Abstract: 

The human eye lens maintains a high refractive index despite extremely high protein concentrations and minimal protein turnover; this requires crystallin proteins to remain soluble over a lifetime. Precipitation or phase separation of crystallins leads to cataract, a leading cause of blindness if untreated. Age-related cataract in particular is strongly linked to accumulated post-translational modifications, especially oxidative damage arising from lifelong UV exposure. γS-crystallin is a highly soluble βγ-crystallin family member that contributes to lens transparency but is vulnerable to oxidative stress. Oxidation at tryptophan 163 (W163) has been detected in irradiated γS samples and cataractous lenses, although its mechanistic impact on structure and aggregation remained unclear. Here, I investigate how site-specific oxidation at W163 influences γS-crystallin stability and solubility, leveraging genetic code expansion to incorporate 5-hydroxytryptophan (5HTP) as an oxidation mimic. I show that the oxidized variant (γS-W163(5HTP)) remains globally folded yet exhibits reduced stability and undergoes premature oligomerization below physiological temperatures, whereas the wild-type γS (γS-WT) remains largely monomeric under comparable conditions.
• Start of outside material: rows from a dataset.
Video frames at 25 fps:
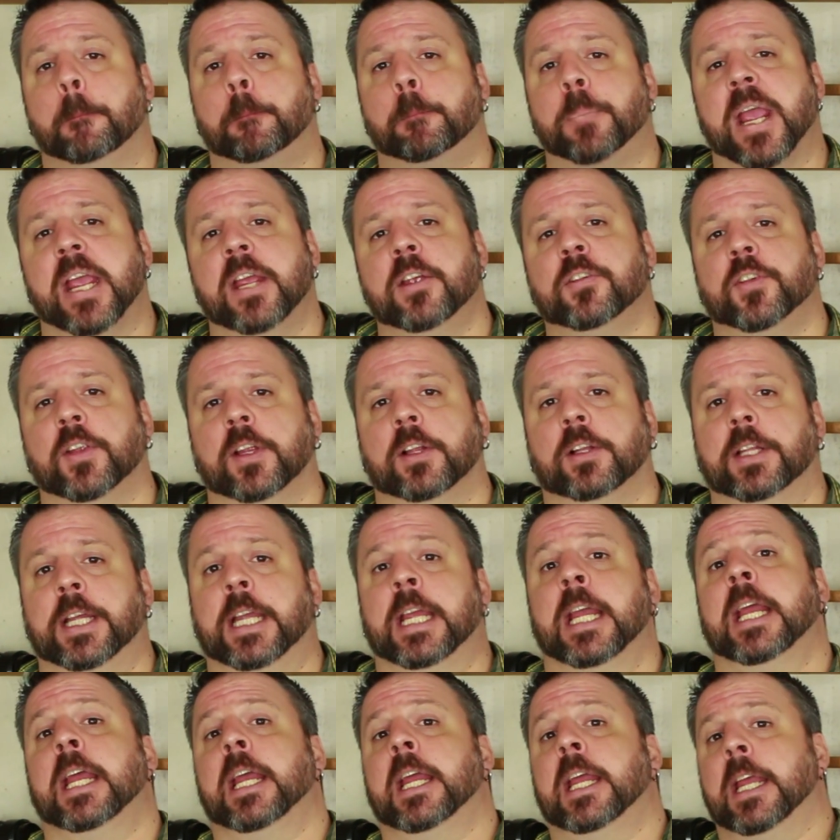
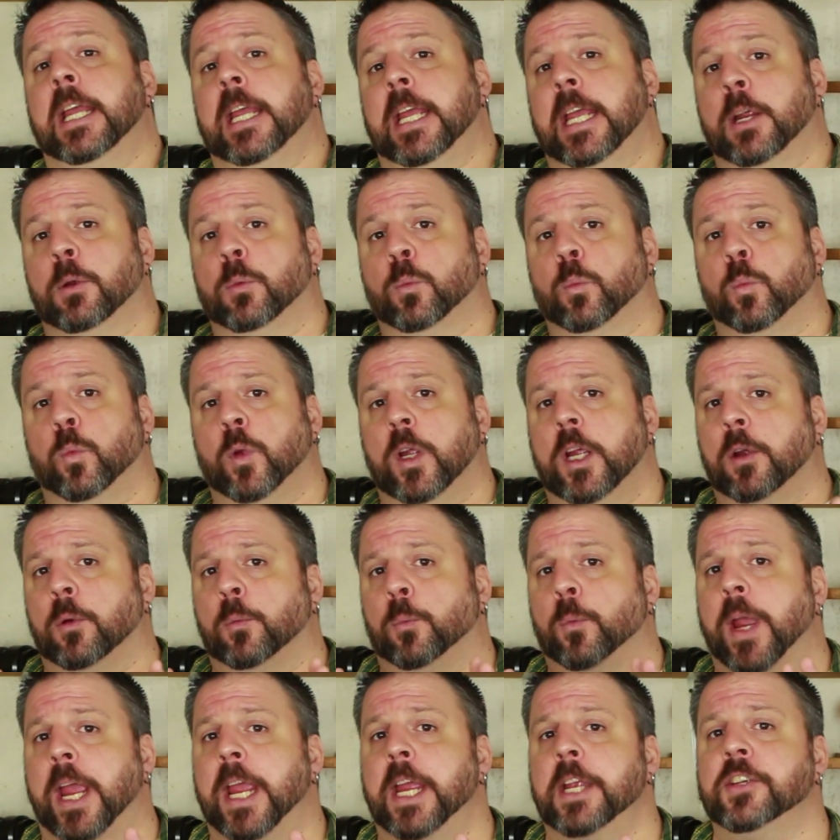Basically, it
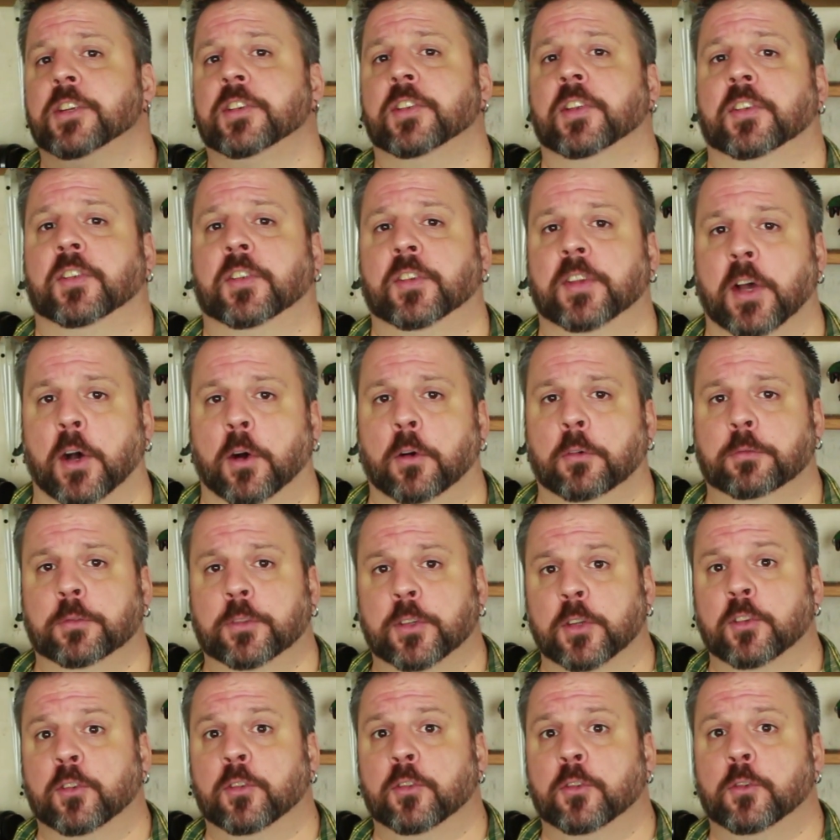rearranges itself
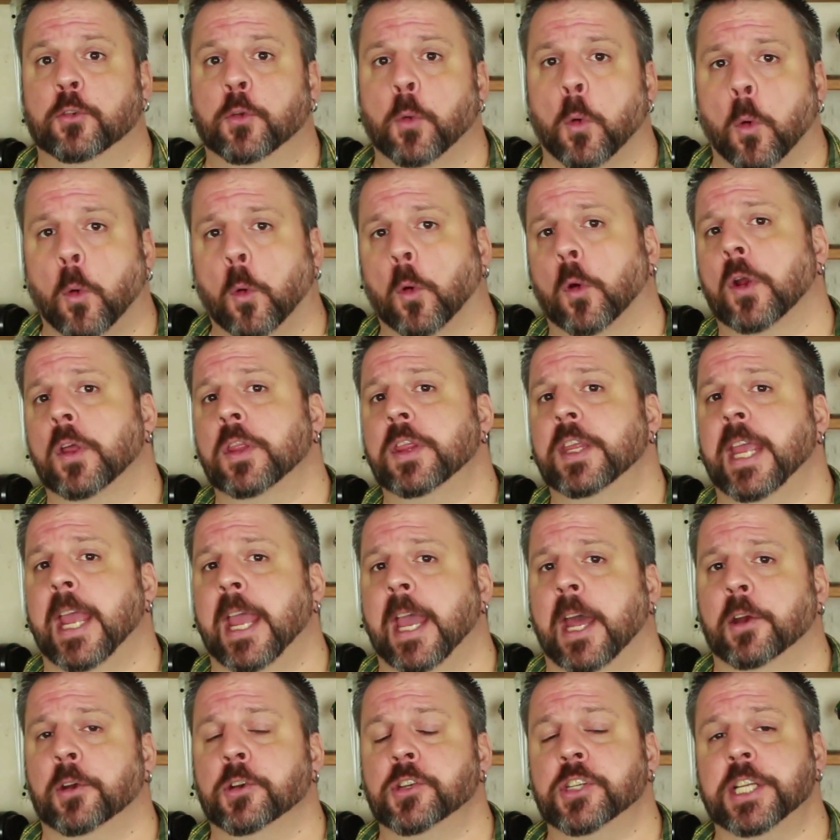to store the
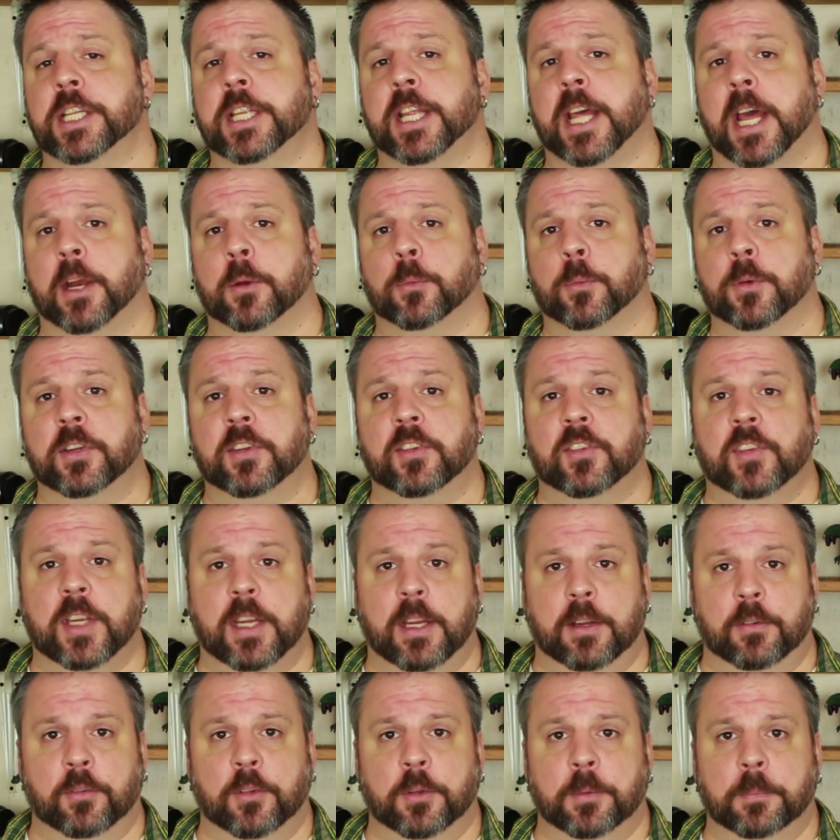energy that it
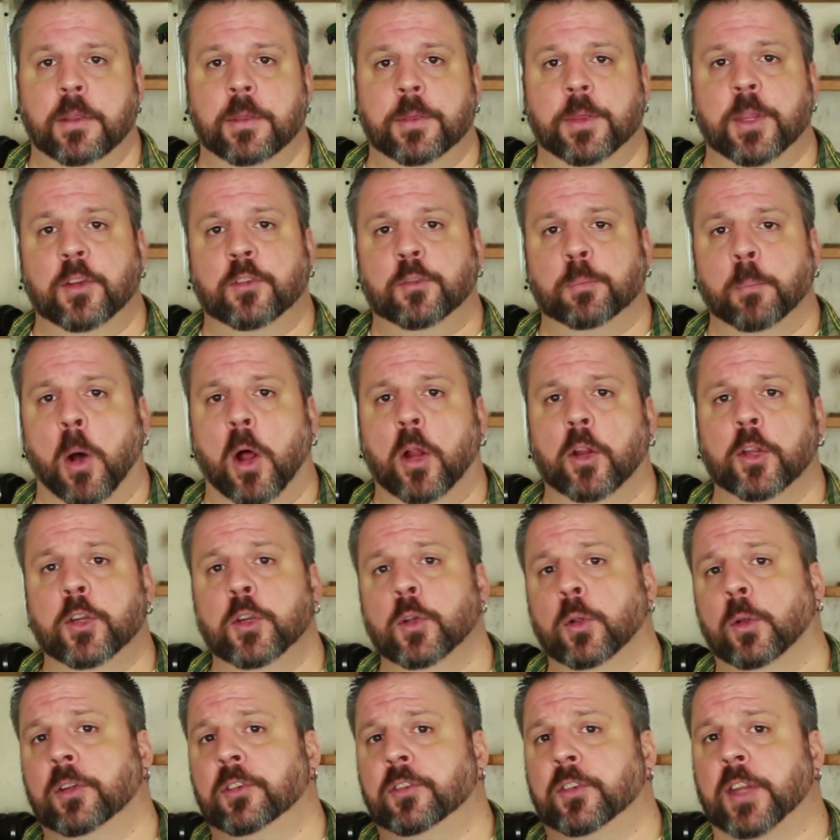receives. This
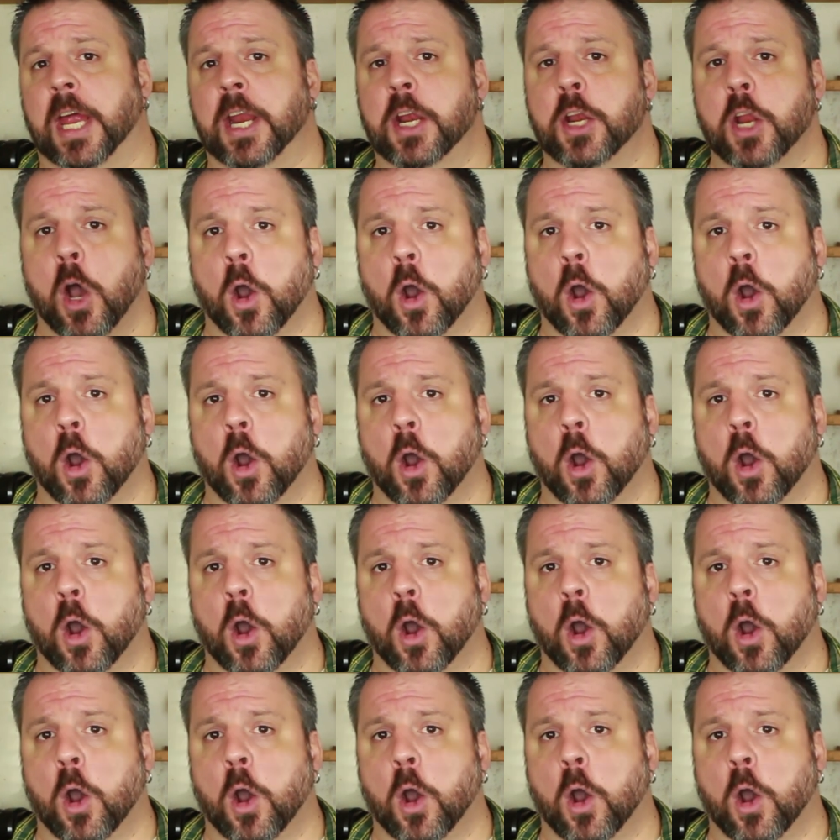molecule is then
Using biophysical characterization, including NMR spectroscopy, I conclude that aggregation can be initiated without global unfolding, as oxidation at W163 instead perturbs the local hydrogen-bonding network and redistributes backbone dynamics in a manner that increases transient unfolding events and enables intermolecular association. To further probe the role of this site, a W163S variant (γS-W163S) was characterized as a structural analogue that removes the aromatic indole ring. Although this mutant is significantly destabilized, it does not exhibit the same premature aggregation behavior, indicating that stability and aggregation propensity are decoupled in this system. Overall, these findings show that site-specific oxidative modifications can tune protein dynamics to populate aggregation-prone states, thereby refining models of crystallin aggregation in cataract formation.